Since the Caveman days, it was thought that men would hunt food, provide shelter and in essence be the provider and the protector. So what if they are not? Hang on because there is trouble ahead.
For me, I grew up watching my dad work his ass off. Three and four jobs sometimes, just to make sure we all had food, clothes and even money for some fun. And because I saw that, it has always been my personal view what a man’s role is in a relationship.
I’m not saying it’s the right way, what I am saying is that it’s my way. I saw that growing up and it molded my way of thinking. Yes I am a strong independent woman, but I still like to have my chair held out for me and my door opened. I like to have dinners paid for and when we walk I like the man to walk on the side closest to the road, should a rogue car jump the curb. He gets killed first!!!
But for me perhaps the most important quality in a man was that he was a good provider. In this day of women entrepreneurs and women CEO’s it is more common that women are now earning more than men. Hey that is freaking great, but it can cause relationship issues. So here are a few tips on how to deal with the money side of men.
- If you are the bigger breadwinner, try not to hold it over their head and certainly do not throw it in their face in a heated argument. Do you not think that there is already some form of inadequacy in your man’s mind? I mean try to think of it from his point of view. But most importantly respect that he feels this way. It is ingrained and bred into them that they feel that they should be the “man” of the house and they should provide for the family.
- Make it very clear about how much is to go into the family pot. Is it fair that your man contribute the same amount to the monthly expenses if you are earning more than twice their salary? I think not, so make sure that you are both clear on what your financial obligations are.
- Extracurricular activities. This is what almost killed me. I paid for vacations and dinners and nights out etc. and I got resentful. But then it was always me that wanted to travel and if I did not pay for it then there was no vacation. It was a double edged sword for sure. So if you are planning a trip, make sure it is really clear, who is paying for what and that will prevent a lot of heartache and accusations and will ensure that you all have a lovely holiday, not stressed about money.
- Sometimes when a man is feeling inadequate in the money department it spills into the bedroom. Never lose the intimacy because your partner is feeling insecure about his career or financial contributions to the family.

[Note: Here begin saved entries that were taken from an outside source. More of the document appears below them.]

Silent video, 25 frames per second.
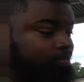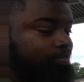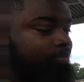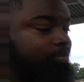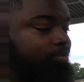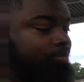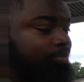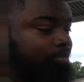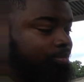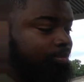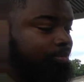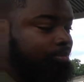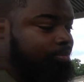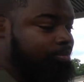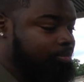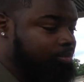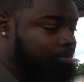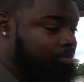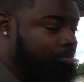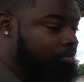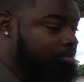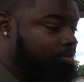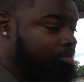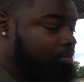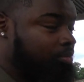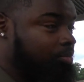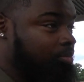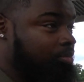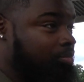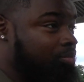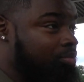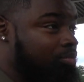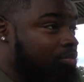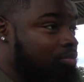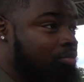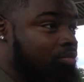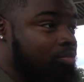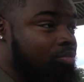Okay.
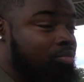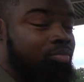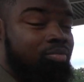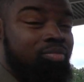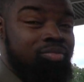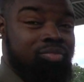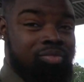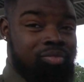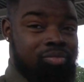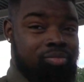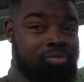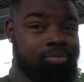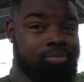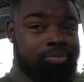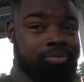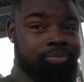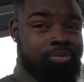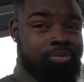Wow, that's really dope.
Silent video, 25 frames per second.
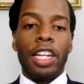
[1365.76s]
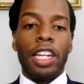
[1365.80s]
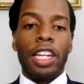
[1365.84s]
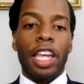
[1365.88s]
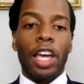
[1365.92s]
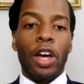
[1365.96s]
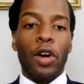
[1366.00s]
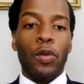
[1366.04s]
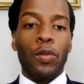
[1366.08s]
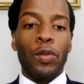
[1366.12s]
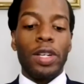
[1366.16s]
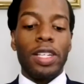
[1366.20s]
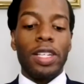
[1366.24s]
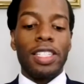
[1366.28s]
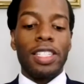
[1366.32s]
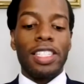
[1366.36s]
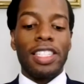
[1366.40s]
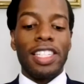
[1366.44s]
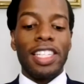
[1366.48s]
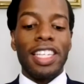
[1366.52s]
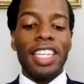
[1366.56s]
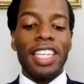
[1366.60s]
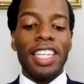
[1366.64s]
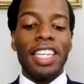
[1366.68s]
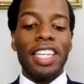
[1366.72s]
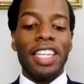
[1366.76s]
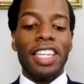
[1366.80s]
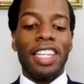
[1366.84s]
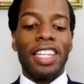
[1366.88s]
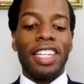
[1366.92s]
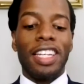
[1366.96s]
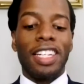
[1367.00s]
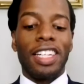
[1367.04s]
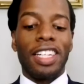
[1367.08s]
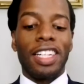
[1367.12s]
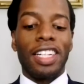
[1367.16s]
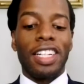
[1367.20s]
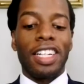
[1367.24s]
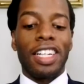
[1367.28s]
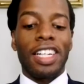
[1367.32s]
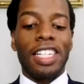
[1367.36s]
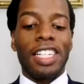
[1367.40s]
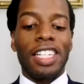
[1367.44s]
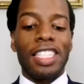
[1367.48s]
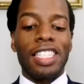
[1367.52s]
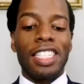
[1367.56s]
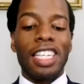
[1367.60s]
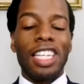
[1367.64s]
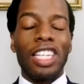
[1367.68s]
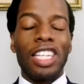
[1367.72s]
Now we see
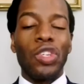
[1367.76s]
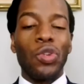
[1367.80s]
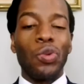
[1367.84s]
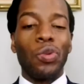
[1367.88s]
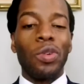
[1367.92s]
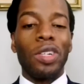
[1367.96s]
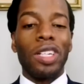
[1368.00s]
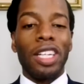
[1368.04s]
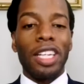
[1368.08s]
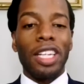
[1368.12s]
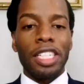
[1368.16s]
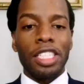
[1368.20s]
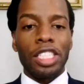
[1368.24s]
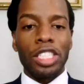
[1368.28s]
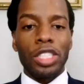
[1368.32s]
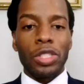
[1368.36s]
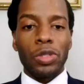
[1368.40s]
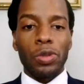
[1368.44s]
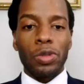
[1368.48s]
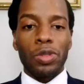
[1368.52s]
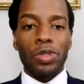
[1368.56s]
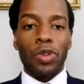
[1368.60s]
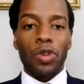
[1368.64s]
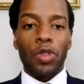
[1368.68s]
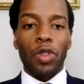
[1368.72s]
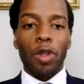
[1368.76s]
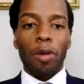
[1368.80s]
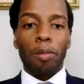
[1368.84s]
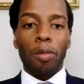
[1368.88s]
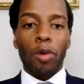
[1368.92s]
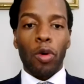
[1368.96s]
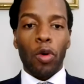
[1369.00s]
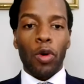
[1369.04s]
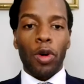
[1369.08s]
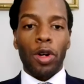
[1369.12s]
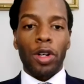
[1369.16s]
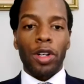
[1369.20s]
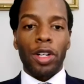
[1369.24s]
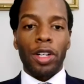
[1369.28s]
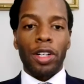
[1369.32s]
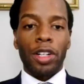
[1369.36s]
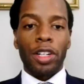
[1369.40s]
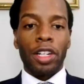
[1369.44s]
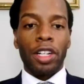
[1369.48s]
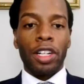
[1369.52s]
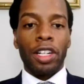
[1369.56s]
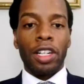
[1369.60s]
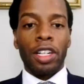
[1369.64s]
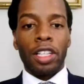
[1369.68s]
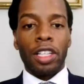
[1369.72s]
continuing issues on the
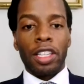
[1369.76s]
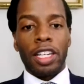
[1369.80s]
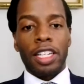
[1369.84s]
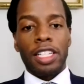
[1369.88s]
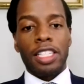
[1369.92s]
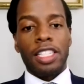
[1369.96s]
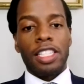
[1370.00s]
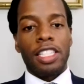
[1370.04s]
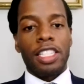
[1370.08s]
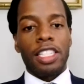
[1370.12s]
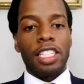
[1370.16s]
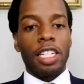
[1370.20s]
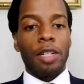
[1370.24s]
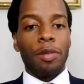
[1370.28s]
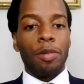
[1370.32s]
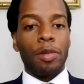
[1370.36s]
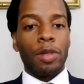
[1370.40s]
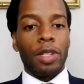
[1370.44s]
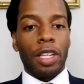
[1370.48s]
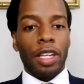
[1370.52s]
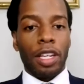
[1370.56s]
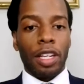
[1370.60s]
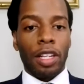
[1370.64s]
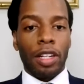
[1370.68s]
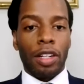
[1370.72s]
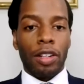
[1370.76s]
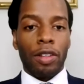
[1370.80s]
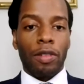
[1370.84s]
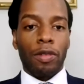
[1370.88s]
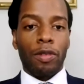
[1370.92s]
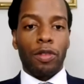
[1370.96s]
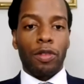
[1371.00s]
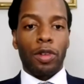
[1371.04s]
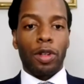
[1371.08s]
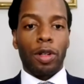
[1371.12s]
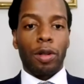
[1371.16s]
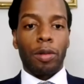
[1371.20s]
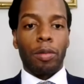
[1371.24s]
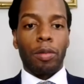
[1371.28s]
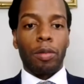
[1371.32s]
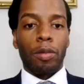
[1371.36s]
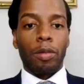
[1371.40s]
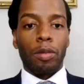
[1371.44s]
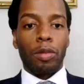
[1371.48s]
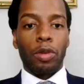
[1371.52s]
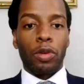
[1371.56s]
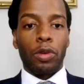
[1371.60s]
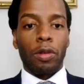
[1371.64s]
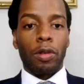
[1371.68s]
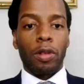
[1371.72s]
border that seeped in
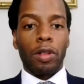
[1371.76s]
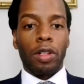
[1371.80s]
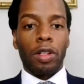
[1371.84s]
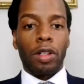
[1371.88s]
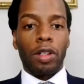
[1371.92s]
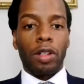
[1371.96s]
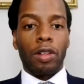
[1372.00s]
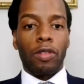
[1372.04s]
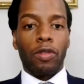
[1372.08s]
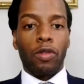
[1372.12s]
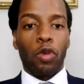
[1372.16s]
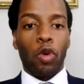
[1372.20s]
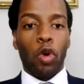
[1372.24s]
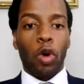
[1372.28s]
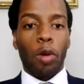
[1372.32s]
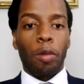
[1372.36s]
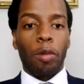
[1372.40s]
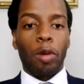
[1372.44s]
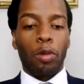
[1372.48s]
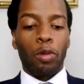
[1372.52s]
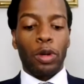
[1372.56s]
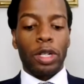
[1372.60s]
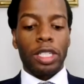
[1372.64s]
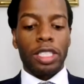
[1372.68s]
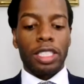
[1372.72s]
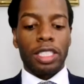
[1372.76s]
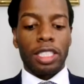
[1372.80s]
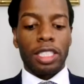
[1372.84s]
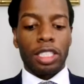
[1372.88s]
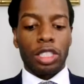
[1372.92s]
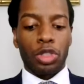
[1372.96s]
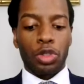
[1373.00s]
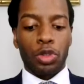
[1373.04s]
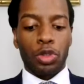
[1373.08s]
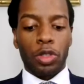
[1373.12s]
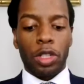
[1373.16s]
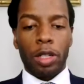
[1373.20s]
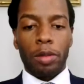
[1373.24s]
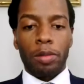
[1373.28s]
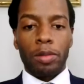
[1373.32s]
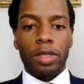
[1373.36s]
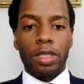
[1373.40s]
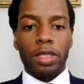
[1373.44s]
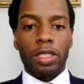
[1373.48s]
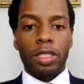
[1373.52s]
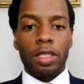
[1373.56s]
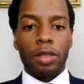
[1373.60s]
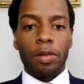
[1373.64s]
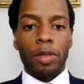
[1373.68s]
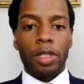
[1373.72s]
from former President
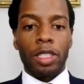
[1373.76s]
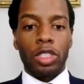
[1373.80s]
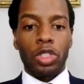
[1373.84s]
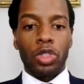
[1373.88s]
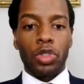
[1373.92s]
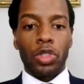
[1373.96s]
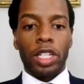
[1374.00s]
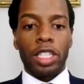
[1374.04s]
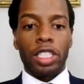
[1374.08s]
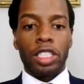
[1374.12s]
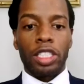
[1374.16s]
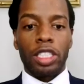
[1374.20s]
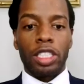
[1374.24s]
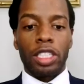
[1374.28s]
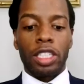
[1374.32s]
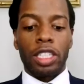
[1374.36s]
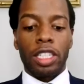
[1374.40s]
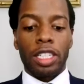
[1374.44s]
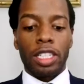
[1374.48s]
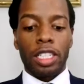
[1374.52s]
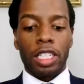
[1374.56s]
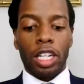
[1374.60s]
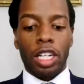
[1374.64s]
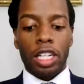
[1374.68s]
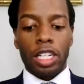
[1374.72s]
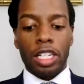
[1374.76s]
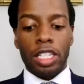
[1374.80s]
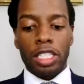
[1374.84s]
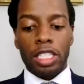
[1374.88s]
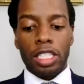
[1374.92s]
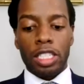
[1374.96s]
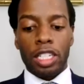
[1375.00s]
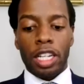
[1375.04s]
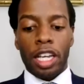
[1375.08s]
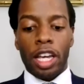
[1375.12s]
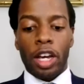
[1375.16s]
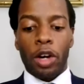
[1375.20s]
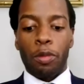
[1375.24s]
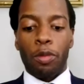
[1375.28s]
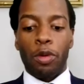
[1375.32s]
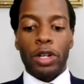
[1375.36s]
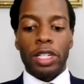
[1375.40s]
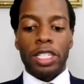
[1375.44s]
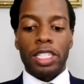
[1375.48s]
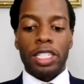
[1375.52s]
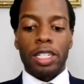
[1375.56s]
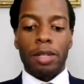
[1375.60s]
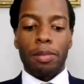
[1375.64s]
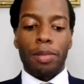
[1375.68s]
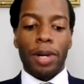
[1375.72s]
Trump's administration into now
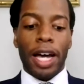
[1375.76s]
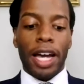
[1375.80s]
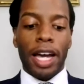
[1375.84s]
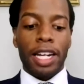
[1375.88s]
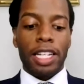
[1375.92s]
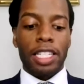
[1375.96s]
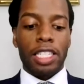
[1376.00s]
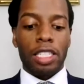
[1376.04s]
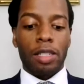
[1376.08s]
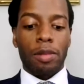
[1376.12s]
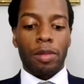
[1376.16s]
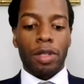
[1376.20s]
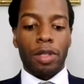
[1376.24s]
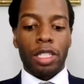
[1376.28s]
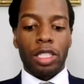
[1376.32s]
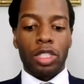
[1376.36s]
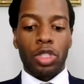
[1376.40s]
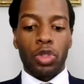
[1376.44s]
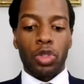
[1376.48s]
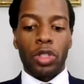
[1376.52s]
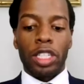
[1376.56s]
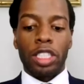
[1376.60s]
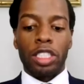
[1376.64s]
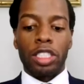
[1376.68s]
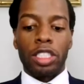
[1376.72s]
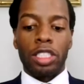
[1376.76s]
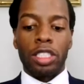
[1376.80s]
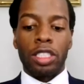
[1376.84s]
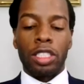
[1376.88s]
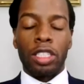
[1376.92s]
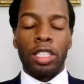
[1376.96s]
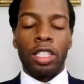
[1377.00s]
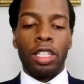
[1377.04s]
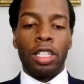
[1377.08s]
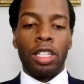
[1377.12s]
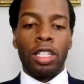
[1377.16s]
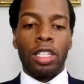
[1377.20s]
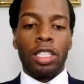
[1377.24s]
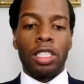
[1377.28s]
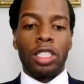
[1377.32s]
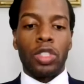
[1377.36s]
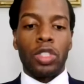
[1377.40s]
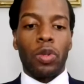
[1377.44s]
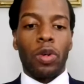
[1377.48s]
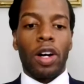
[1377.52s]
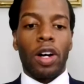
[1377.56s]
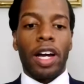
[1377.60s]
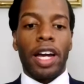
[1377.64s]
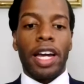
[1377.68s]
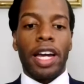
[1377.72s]
President Biden's administration.
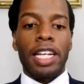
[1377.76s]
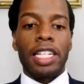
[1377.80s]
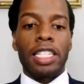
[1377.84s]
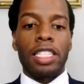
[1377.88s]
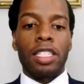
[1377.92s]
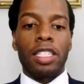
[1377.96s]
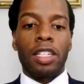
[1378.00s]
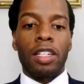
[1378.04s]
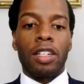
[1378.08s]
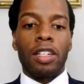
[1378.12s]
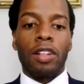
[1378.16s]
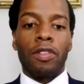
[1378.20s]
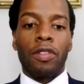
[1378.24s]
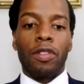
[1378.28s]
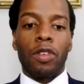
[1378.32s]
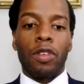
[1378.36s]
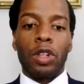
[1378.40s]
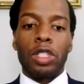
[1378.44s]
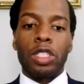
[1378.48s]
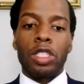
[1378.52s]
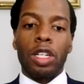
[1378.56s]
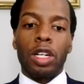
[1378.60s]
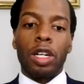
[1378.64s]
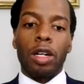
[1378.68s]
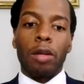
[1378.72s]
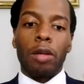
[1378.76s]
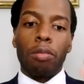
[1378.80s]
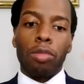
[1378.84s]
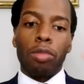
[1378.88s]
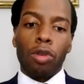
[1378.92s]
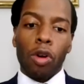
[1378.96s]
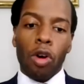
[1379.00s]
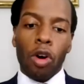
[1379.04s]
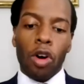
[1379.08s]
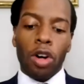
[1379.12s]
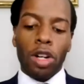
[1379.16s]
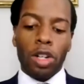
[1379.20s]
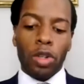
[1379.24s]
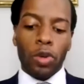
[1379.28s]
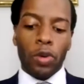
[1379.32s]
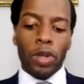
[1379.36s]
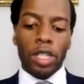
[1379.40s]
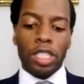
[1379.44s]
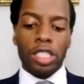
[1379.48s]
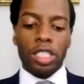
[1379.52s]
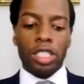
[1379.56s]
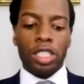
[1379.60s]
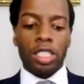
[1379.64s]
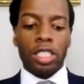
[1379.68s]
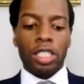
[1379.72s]
So I ask first a broad
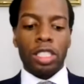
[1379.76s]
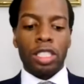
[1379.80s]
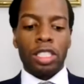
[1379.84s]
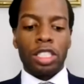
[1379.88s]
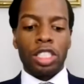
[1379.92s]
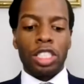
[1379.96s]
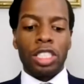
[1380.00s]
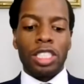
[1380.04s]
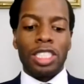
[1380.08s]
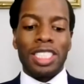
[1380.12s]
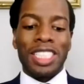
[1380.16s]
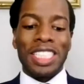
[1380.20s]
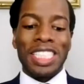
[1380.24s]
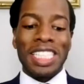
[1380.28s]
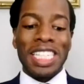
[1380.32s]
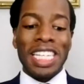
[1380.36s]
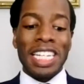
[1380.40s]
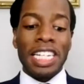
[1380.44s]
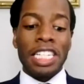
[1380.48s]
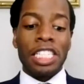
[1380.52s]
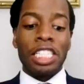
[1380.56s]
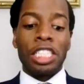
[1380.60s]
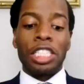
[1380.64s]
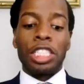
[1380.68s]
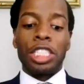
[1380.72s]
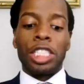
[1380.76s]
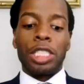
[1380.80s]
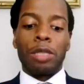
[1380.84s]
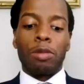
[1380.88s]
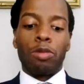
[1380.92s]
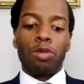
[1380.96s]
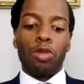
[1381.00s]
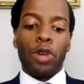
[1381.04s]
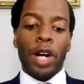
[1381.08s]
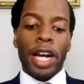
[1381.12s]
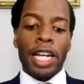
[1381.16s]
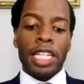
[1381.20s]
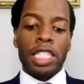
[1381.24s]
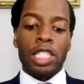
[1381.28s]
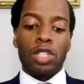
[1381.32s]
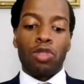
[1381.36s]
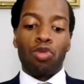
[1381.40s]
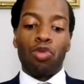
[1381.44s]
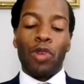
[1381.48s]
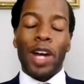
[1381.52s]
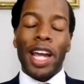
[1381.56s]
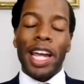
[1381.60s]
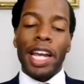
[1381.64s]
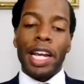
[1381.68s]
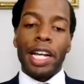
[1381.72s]
question: should citizenship rights
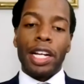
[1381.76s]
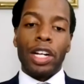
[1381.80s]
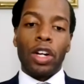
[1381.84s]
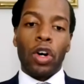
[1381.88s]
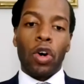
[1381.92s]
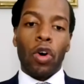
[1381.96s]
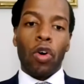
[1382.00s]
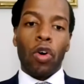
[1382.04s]
reign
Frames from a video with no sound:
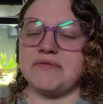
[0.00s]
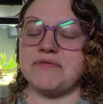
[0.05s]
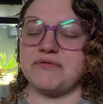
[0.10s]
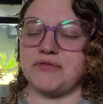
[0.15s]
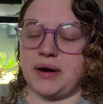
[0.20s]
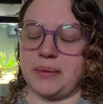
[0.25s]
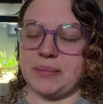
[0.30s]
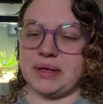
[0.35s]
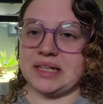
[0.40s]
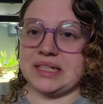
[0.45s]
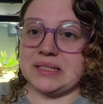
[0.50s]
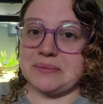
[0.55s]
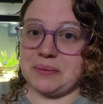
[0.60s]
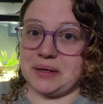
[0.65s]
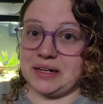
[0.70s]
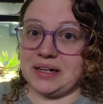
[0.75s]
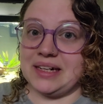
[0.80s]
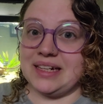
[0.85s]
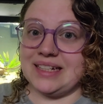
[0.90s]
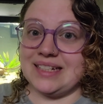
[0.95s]
From
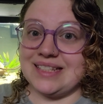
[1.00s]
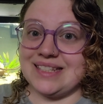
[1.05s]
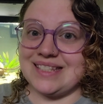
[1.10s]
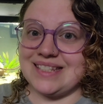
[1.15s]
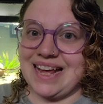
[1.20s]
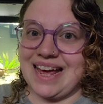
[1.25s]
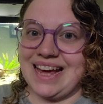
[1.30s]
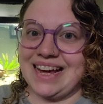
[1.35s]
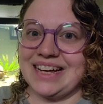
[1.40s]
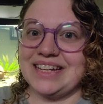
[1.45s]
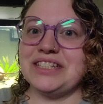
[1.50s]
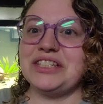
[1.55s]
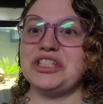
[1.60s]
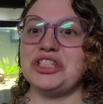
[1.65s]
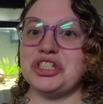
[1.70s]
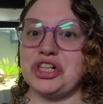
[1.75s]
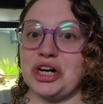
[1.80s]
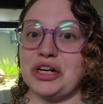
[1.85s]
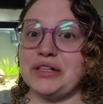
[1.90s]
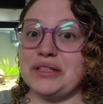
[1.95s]
experience sake,
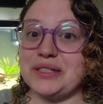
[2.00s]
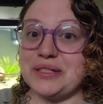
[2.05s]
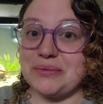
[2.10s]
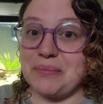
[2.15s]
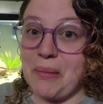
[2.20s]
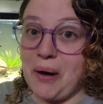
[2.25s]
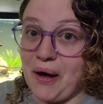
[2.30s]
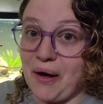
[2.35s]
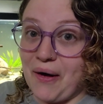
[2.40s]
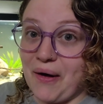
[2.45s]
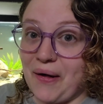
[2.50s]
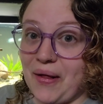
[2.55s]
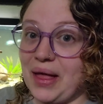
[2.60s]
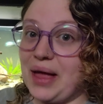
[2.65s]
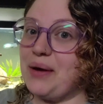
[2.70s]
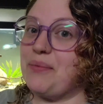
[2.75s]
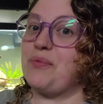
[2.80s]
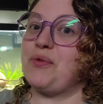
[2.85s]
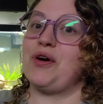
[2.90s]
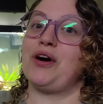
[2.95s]
start small
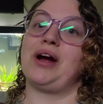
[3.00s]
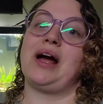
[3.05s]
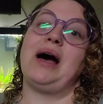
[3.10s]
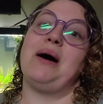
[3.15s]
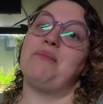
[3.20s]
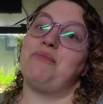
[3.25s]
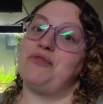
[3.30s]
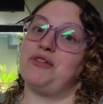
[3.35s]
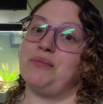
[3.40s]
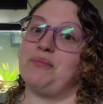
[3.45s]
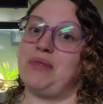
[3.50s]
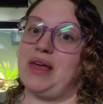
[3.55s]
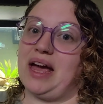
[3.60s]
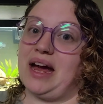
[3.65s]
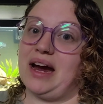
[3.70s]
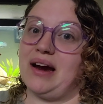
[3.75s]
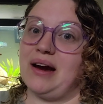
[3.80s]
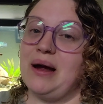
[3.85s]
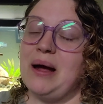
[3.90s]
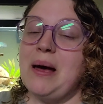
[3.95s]
and work up from
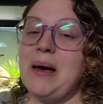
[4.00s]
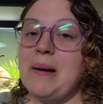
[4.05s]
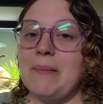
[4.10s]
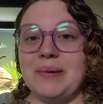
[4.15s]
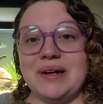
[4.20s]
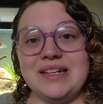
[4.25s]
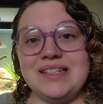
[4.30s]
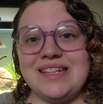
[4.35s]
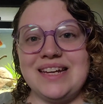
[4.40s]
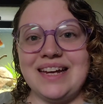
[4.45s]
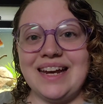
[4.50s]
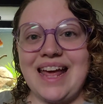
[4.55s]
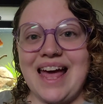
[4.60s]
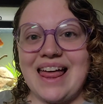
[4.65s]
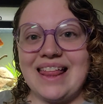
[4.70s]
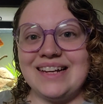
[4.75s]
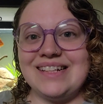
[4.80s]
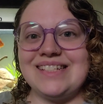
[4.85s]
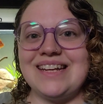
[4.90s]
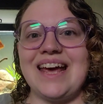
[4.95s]
there. But a
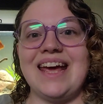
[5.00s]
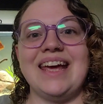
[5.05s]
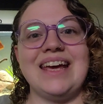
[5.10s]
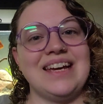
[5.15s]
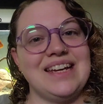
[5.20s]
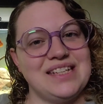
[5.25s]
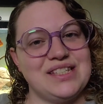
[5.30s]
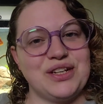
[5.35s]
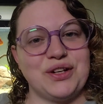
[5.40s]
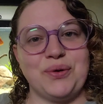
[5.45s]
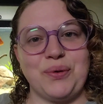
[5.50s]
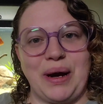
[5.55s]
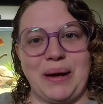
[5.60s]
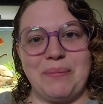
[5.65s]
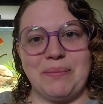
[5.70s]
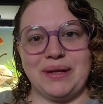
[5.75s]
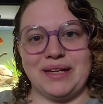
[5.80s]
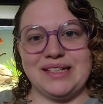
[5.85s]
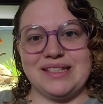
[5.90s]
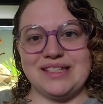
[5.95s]
10-gallon tank is a great
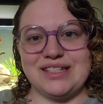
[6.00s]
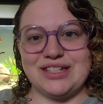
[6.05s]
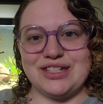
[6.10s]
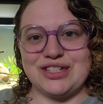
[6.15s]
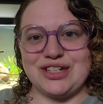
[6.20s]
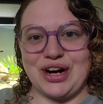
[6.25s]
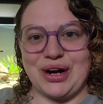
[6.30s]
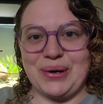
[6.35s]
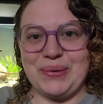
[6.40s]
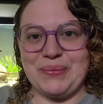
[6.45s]
place to start.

It’s very important that the inequality of the salaries do not become a catalyst for bedroom breakdown.
The bottom line is this. Communicate. Talk about it. Even if it feels awkward and uncomfortable, it’s really important to discuss how you are each feeling about the money situation. Respect each other and support each other in your careers. Your ambitions may be greater and more exciting than his, but that’s ok. A confident, happy man is very attractive. And a man that supports his partner in every aspect is even more attractive.
So hug it out, talk it out, and work it out, because if you don’t money will become the thing that destroys your relationship. Everything can be worked out, but you have to talk about it first.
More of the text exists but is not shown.